> [Activity]:
Could you restate all of the records exactly, leaving out the pictures?

> [Data excerpts]:
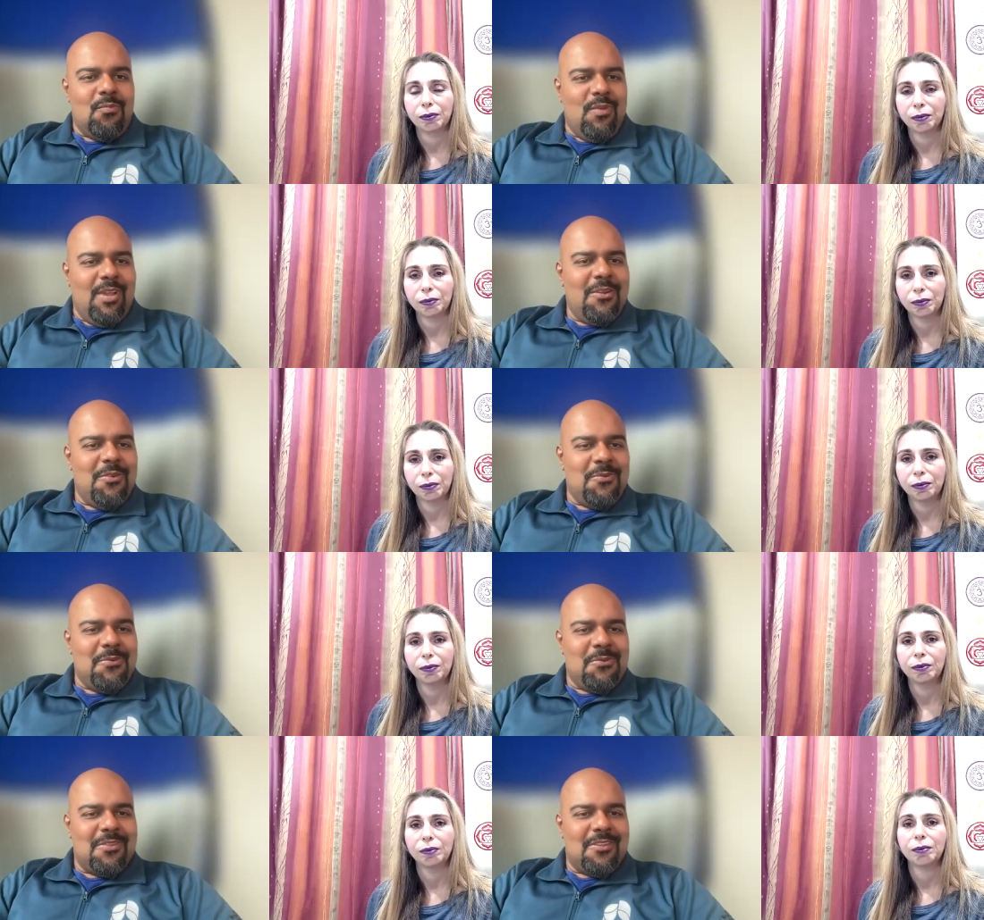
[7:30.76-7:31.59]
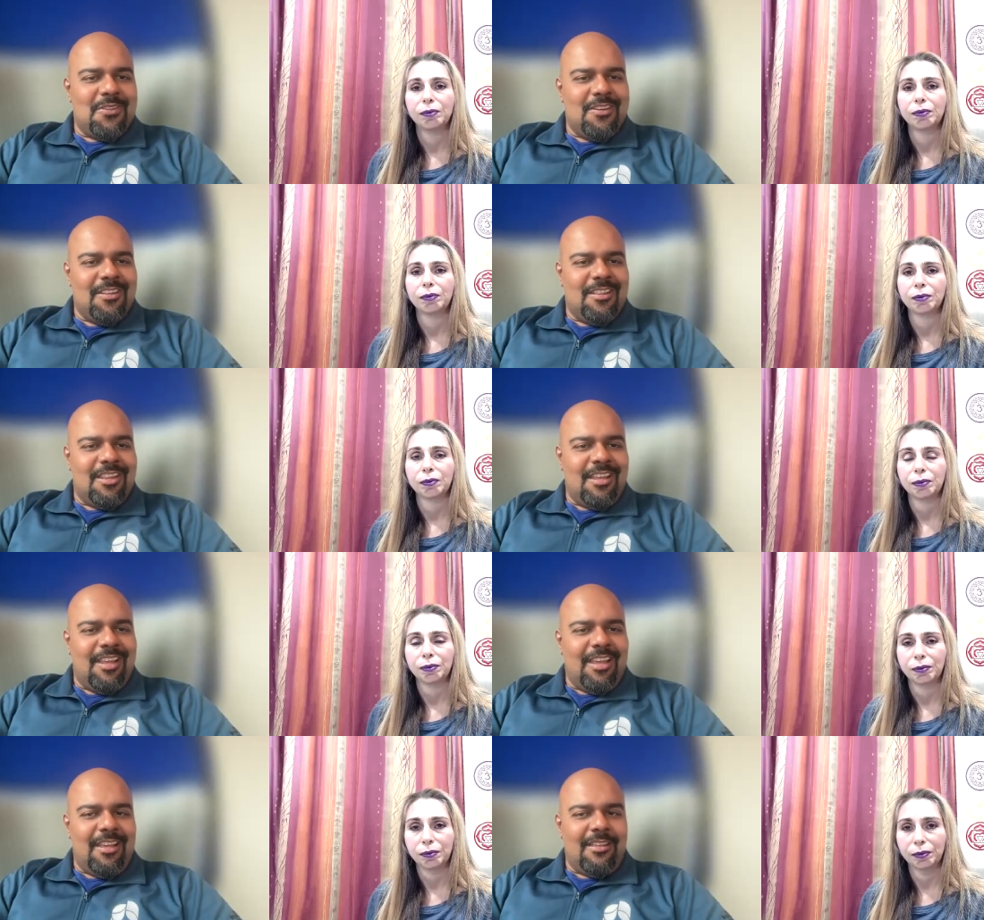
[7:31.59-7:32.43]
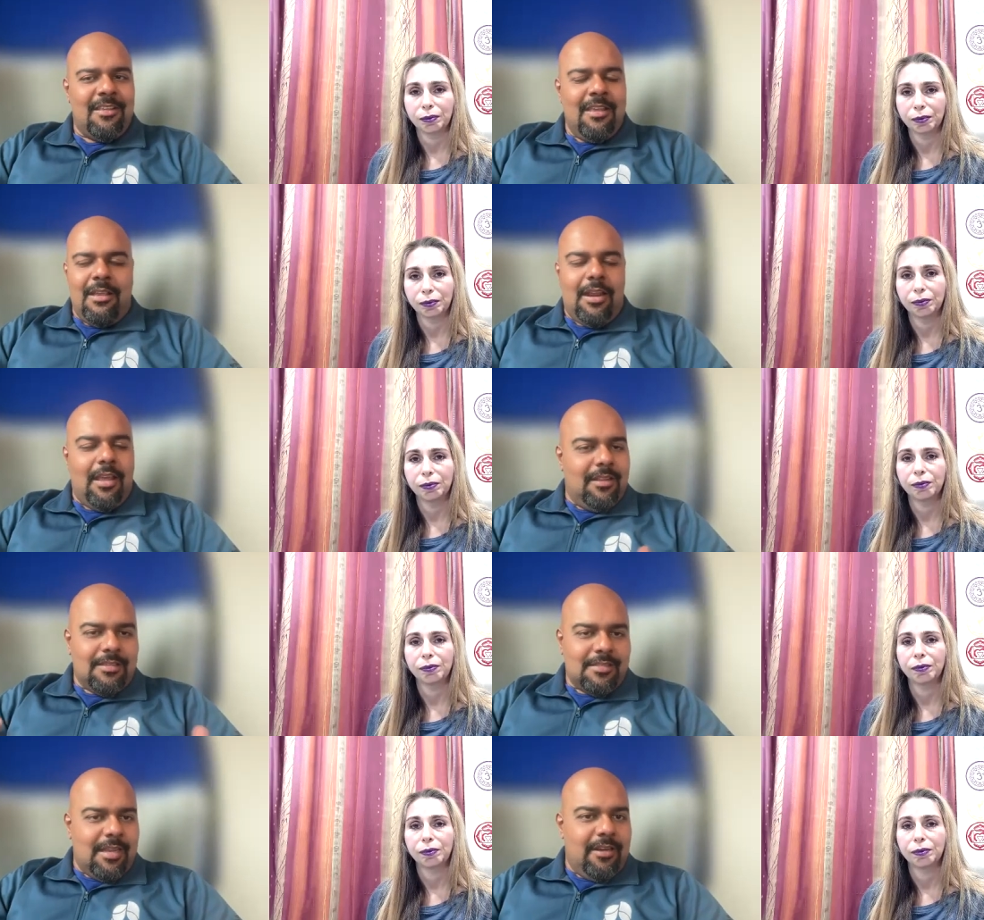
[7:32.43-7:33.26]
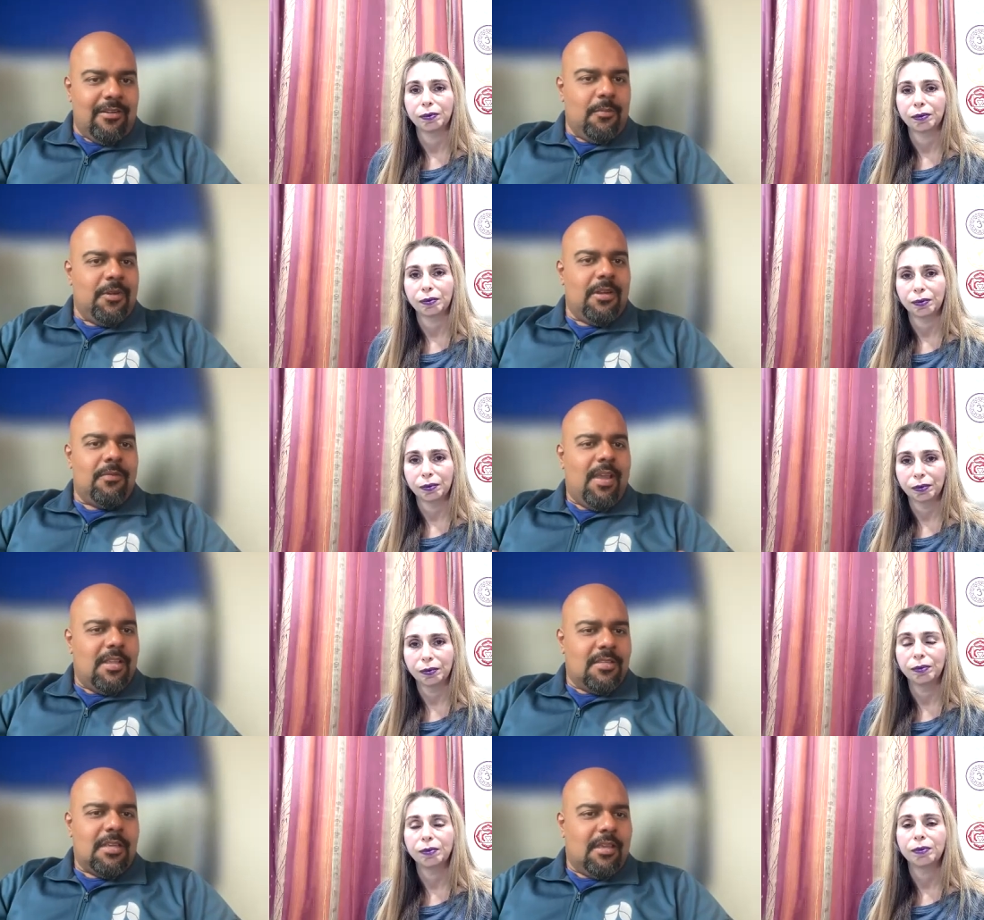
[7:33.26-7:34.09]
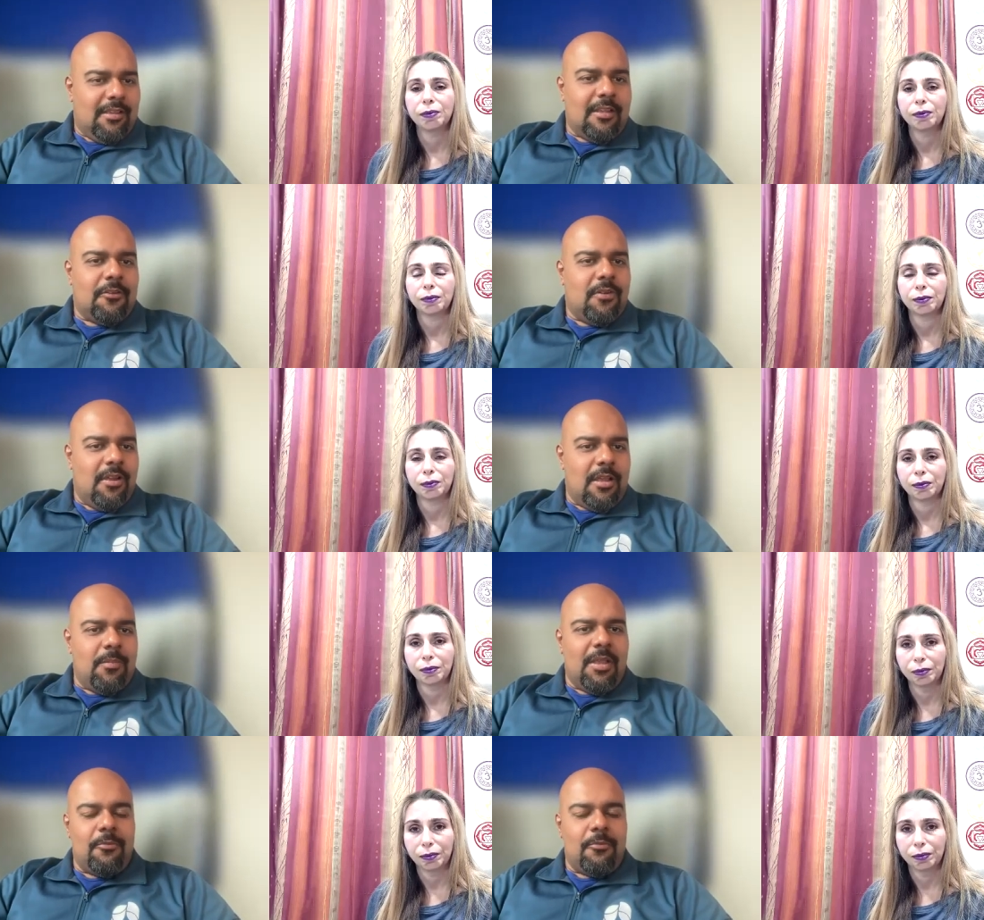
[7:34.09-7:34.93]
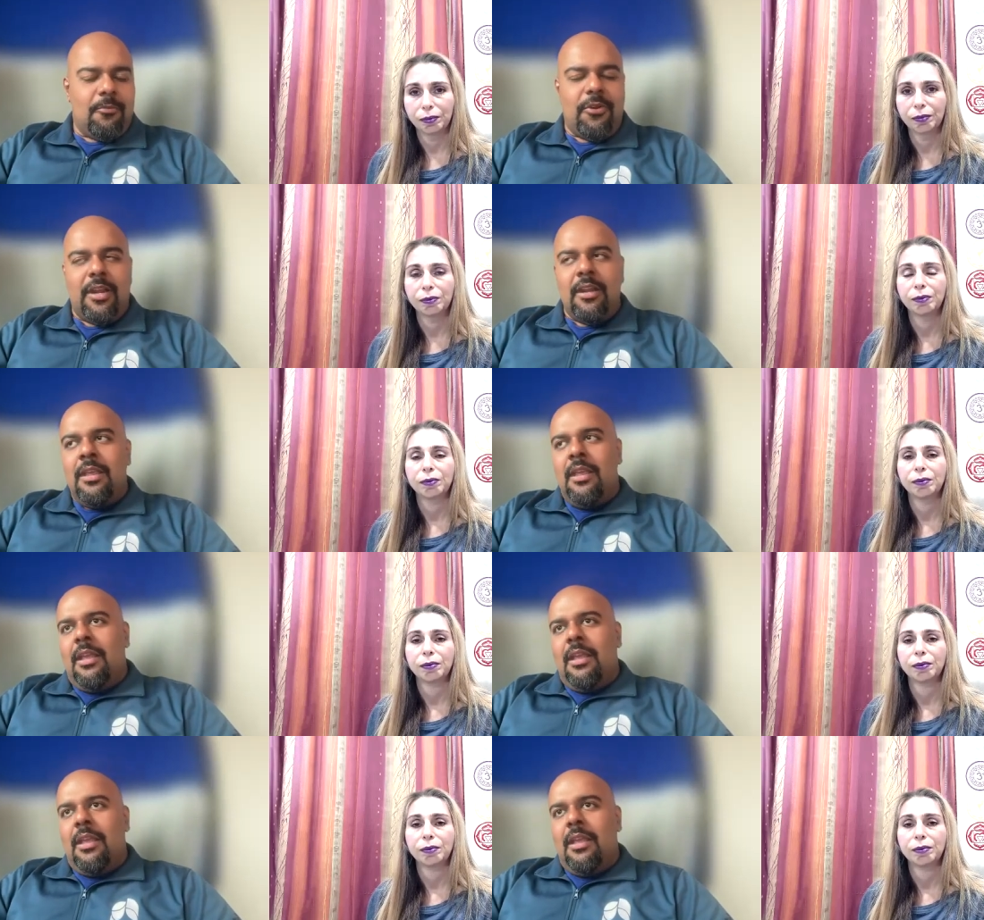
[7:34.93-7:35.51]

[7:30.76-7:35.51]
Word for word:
Speaker 1: when you do certain things, like things like intermittent fasting, etc., coming up, right?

> [Exercise output]:
[7:30.76-7:31.59]
[7:31.59-7:32.43]
[7:32.43-7:33.26]
[7:33.26-7:34.09]
[7:34.09-7:34.93]
[7:34.93-7:35.51]

[7:30.76-7:35.51]
Word for word:
Speaker 1: when you do certain things, like things like intermittent fasting, etc., coming up, right?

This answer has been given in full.